Audiobook Review: Victor Jestin’s “Heatwave” Is a Poignant Sizzler
It’s always been my theory that a good story gets one outlandish contrivance. That’s fair…otherwise, why would we bother to read it? After that, though, it has to play by the rules.
The moment in Victor Jestin’s sensational novel Heatwave that you need to suspend your disbelief comes right at the beginning, when 17-year-old Leo discovers a peer dying by his own hand — perhaps accidentally, perhaps not — and decides to hide the evidence. That decision of course paints Leo in a suspicious light when in fact he had little fault in the fatality, but for a young man who’s in shock and wracked with guilt, the misstep is perhaps understandable.
Although the circumstances suffuse the remainder of the short book — published in France two years ago and now ably translated to English, by Sam Taylor — with constant tension, the beauty of Heatwave is that the dead boy becomes something of a MacGuffin. The ensuing days, spent at a family campground where adolescent hookups are practically a mandated activity, see Leo spiraling into a classic teen crush that’s only rendered all the more intense by the narrator’s heightened emotional state. In a sense, the dead boy functions as a device to pull adult readers back into the vortex of adolescence.
If the body-burying is a bit of a stretch, Leo’s infatuation is all too relatable: he falls for a slightly older girl who genuinely likes him, but who gets frustrated at the clumsiness with which he does the dance of mutual attraction. Leo is just unchill, and we suspect that the wonderfully drawn Luce will end up with a guy who doesn’t think the Lohengrin prelude strikes the right tone for beach-blanket fumblings.
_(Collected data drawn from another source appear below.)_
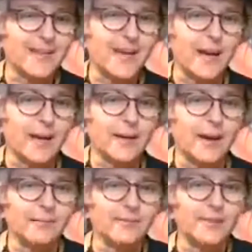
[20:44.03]

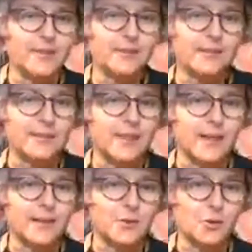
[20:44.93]
And
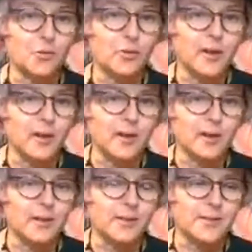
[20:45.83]
obviously, I know
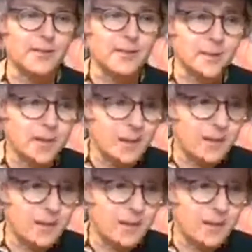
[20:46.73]
that it is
There’s a deliciously dark humor to Heatwave, but it’s not pointed or arch; it comes from the author’s precise observation of characters who fail to recognize the absurdity of their not-so-private passions. There’s a girl who wants to rub Leo off in an instant rebound from her disappointing encounter with a mutual friend who tried to make it with her but became terrified when he realized he’d bitten off more than he could chew. (In a monologue that may provide the book’s most genuinely bleak moment, the friend describes relying on memories of pornography to stimulate his organ in the midst of what, to most other guys, would itself be a porn-worthy encounter.) Then there’s the camp director, a man in a literal bunny suit who doesn’t appreciate Leo’s less-than-festive mien; and Leo’s parents, the victims of a dinner at which their son acidly throws their good-hearted interest back in their faces.
It’s an impressively cinematic book for one so interior; we see Leo from both inside and out, perfectly understanding why Luce can only take so much of him. Audiobook narrator Joe Eyre gives an enthralling performance that’s all the more impressive for its unrelentingly bitter in-character affect. With life bursting all around him, Leo feels trapped by death; by the end of the book, we realize that may just be his normal state of being. For all its darkness, though, Heatwave is a world you won’t want to leave. When you’re forced to, you’d be well-advised to hit play on Lohengrin.